__Instructions for the task__
Reproduce the entries below exactly, but only from the line containing "[1:31.73-1:32.73]" to the line containing "[1:39.73-1:40.73]", inclusive.

(Dataset entries)
.....

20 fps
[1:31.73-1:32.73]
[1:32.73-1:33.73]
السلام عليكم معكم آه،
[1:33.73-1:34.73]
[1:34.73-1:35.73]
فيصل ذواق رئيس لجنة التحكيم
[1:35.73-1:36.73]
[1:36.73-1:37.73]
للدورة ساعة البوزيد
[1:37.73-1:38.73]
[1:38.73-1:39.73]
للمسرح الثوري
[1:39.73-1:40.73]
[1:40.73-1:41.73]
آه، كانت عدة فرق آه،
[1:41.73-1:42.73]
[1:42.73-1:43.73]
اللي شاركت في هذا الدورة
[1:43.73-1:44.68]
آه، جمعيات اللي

.....

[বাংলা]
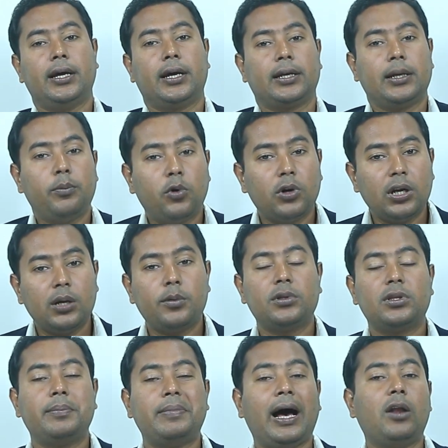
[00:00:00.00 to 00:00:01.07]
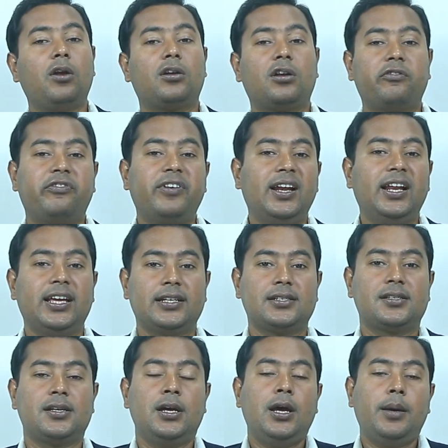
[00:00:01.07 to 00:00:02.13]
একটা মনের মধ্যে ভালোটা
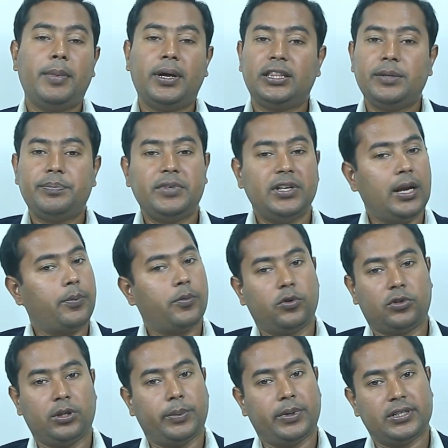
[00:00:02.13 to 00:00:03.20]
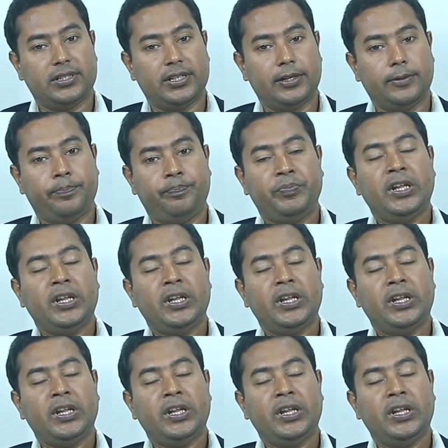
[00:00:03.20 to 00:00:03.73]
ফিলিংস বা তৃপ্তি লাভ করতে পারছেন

.....

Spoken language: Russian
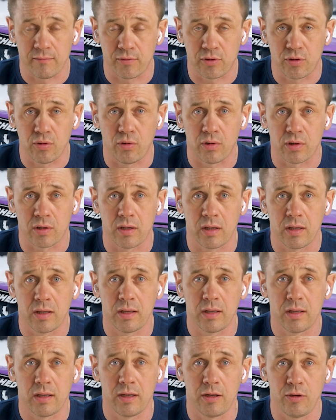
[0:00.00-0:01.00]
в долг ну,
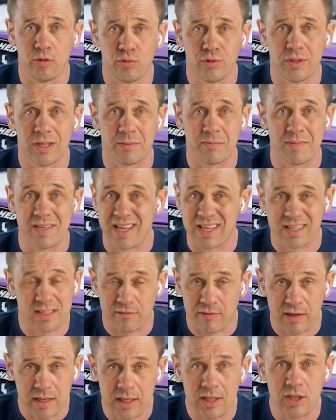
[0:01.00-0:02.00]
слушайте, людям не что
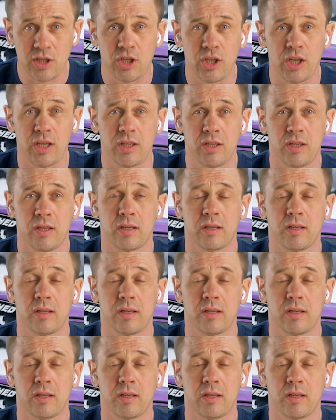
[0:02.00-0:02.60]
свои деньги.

.....

__Solution below__
[1:31.73-1:32.73]
[1:32.73-1:33.73]
السلام عليكم معكم آه،
[1:33.73-1:34.73]
[1:34.73-1:35.73]
فيصل ذواق رئيس لجنة التحكيم
[1:35.73-1:36.73]
[1:36.73-1:37.73]
للدورة ساعة البوزيد
[1:37.73-1:38.73]
[1:38.73-1:39.73]
للمسرح الثوري
[1:39.73-1:40.73]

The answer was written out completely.